PaulF: Well, that's sort of a sticking point for many of us non-believers: If one's "spiritual" life is eternal, what is the "sacrifice" in death? Eternal (spiritual) life turns death into just another signpost on the road of life. Much like kidney stones or childbirth, whatever trauma is experienced will ultimately become fleeting and temporary.
Why shouldn't God send his son to Earth to die...over and over again, if necessary? Corporeal death would be absolutely meaningless to an eternal spiritual creature.(Moved over from another thread)
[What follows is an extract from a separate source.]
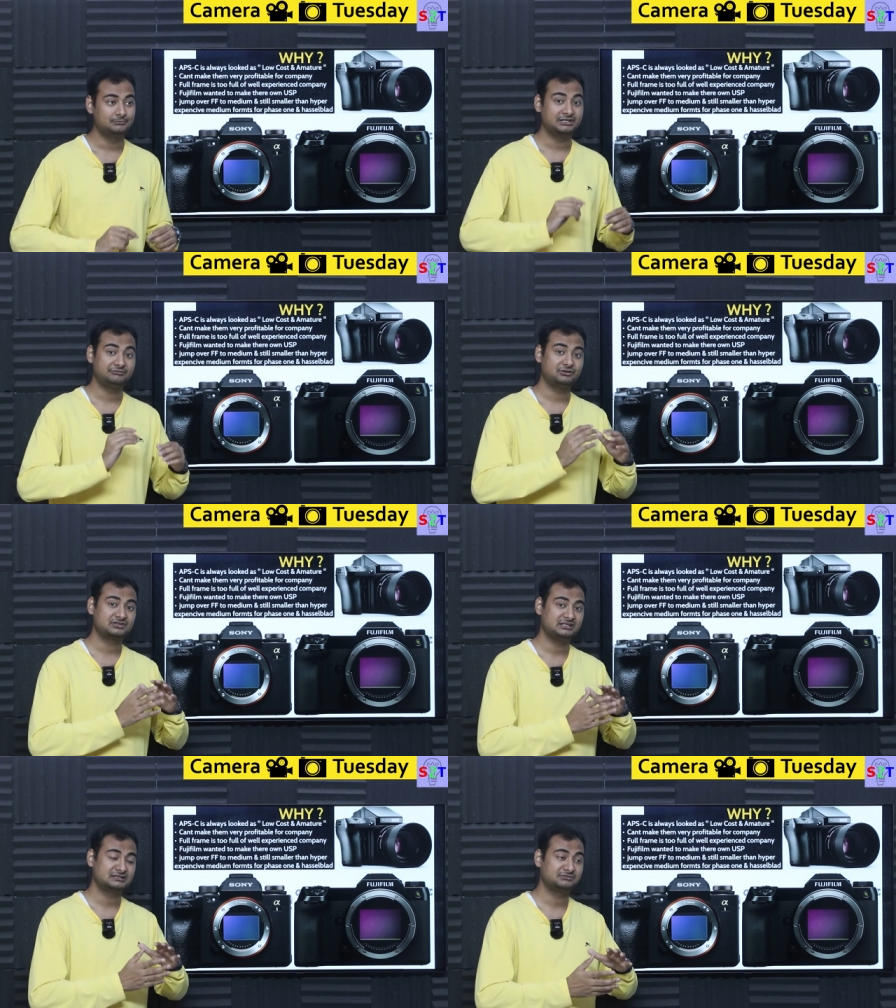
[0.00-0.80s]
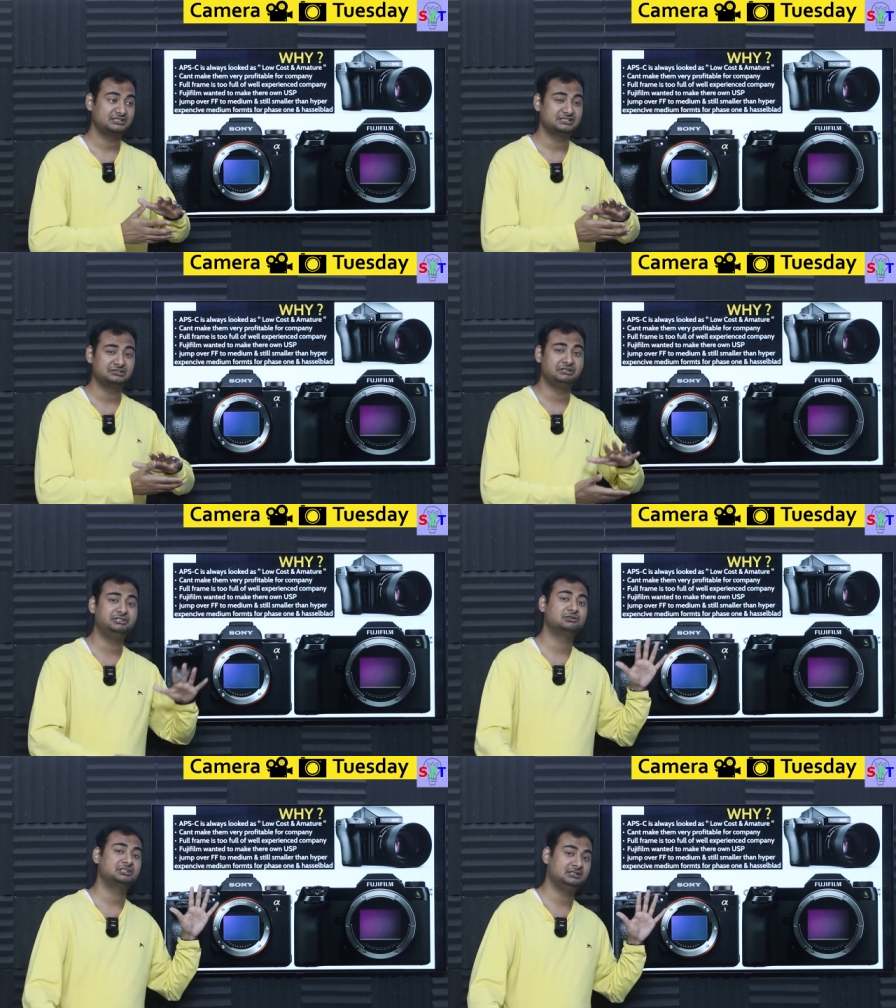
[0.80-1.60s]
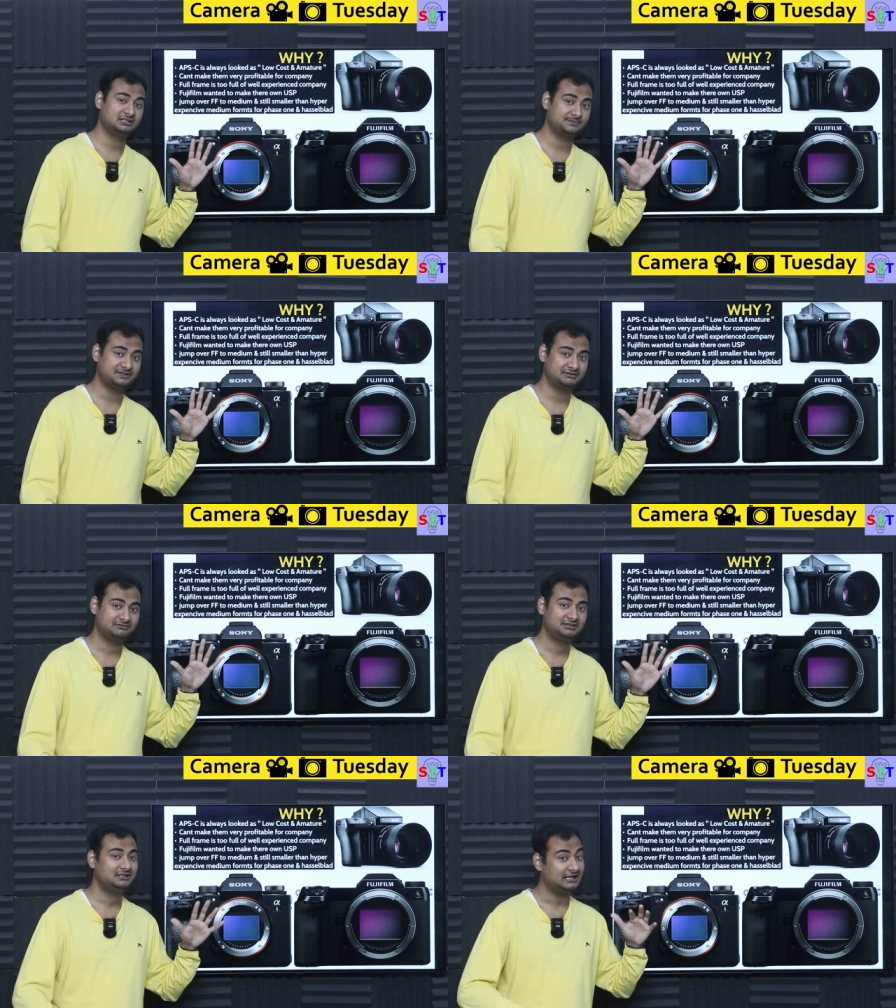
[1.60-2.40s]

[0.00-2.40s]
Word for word: But if you're selling something that is idiotically expensive,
The death of Jesus wasn't meaningless from the view point that it demonstrated to humans that physical death isn't the end. Also, the ultimate death to a Christian is eternal separation from God, through sin. At that moment on the cross, Christ shouldered the burden of the world's sin. He was, during that time, separated from God. THAT was his sacrifice, though temporary. This separation is why he asked God when he was on the cross why He has forsaken Him (ie abandoned/rejected/deserted/etc). The physical death, as you point out, is meaningless, especially to a deity; the demonstration of death's meaningless-ness is, well, what gives the event meaning.
Through our faith in Jesus and faith in God, our sins will be forgiven, and we will no longer be separated from God.
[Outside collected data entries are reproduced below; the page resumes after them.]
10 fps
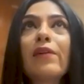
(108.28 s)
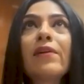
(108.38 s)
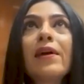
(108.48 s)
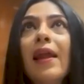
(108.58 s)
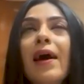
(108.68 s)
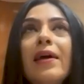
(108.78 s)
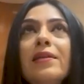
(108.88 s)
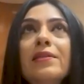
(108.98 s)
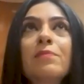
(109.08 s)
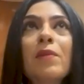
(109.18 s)

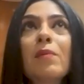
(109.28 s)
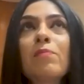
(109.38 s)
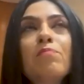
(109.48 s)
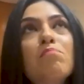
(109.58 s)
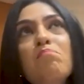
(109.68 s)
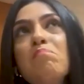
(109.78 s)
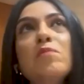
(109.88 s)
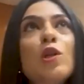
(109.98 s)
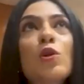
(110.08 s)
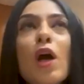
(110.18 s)
realized,
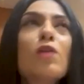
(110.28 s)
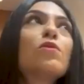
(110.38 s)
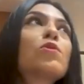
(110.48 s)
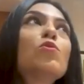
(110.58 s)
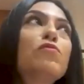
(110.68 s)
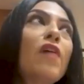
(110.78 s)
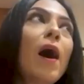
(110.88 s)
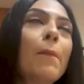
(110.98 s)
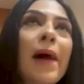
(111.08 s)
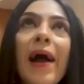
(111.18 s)
not too
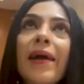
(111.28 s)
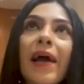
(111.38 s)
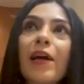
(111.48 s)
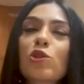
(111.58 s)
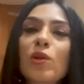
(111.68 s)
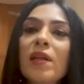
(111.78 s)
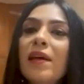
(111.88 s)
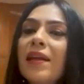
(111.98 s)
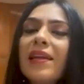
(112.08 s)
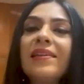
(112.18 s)
far back actually,
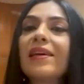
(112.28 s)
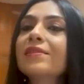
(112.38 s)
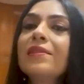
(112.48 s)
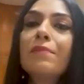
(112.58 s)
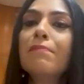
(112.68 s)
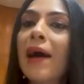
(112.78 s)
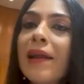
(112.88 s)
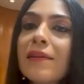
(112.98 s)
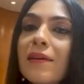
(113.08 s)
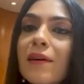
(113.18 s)
that it doesn't
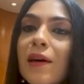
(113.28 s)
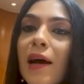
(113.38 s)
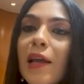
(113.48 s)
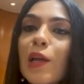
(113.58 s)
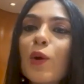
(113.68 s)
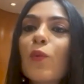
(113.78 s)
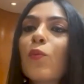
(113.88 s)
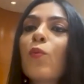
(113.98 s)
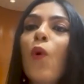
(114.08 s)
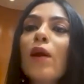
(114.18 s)
matter.
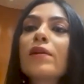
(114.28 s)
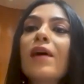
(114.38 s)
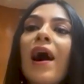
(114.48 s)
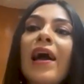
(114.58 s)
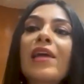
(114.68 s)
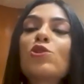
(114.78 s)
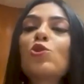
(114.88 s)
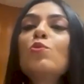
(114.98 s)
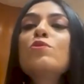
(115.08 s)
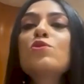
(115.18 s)
What I
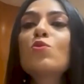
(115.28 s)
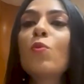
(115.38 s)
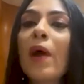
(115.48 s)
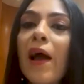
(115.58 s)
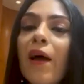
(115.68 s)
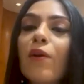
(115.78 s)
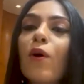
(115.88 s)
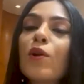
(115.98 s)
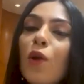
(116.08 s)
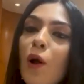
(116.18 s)
choose to wear
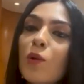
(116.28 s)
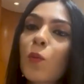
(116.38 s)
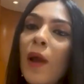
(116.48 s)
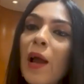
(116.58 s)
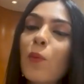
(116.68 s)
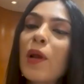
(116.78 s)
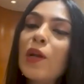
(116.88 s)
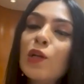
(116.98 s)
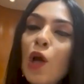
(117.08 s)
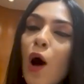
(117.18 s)
or not wear
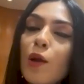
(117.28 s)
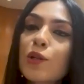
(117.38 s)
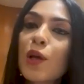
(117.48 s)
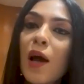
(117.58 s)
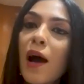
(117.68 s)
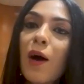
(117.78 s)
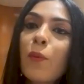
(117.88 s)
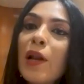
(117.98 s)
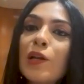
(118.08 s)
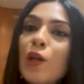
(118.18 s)
will not
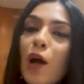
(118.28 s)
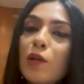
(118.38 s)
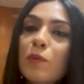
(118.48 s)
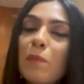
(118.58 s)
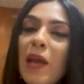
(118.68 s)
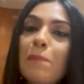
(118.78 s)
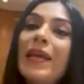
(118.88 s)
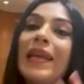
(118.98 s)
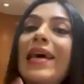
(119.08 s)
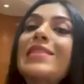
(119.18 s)
make
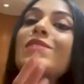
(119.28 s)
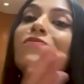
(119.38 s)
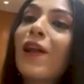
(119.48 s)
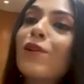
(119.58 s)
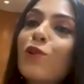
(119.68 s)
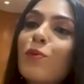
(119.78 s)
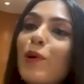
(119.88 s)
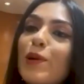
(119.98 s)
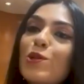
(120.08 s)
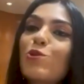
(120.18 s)
me less
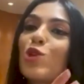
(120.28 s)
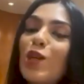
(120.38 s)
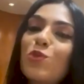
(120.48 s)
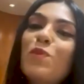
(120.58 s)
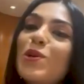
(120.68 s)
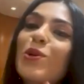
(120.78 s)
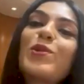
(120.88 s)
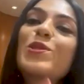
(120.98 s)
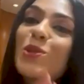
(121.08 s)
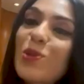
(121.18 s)
vulnerable to judgment
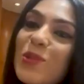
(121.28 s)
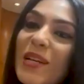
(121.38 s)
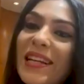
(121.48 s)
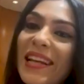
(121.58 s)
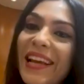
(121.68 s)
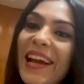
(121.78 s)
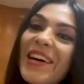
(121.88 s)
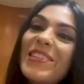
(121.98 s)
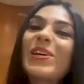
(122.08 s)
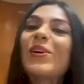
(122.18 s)
or scrutiny.
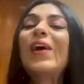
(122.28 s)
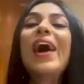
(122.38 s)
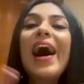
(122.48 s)
So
In relation to the ET life thread, I'd add ... so what if God created other intelligent life in some other galaxy? What if Jesus has done as you said and dies over and over throughout the universe for different groups? What if other creations didn't eat from their forbidden tree and are blissfully living with God among them?
I can't pretend to fully understand the vastness of either the universe or God (as both an amateur astronomer and Christian). Nor can I place limits on either due to my feeble understanding....
I don't think whether other life exists matters. I don't think we'll ever have definitive answers. It matters not to my life or my faith other than as an interesting intellectual exercise.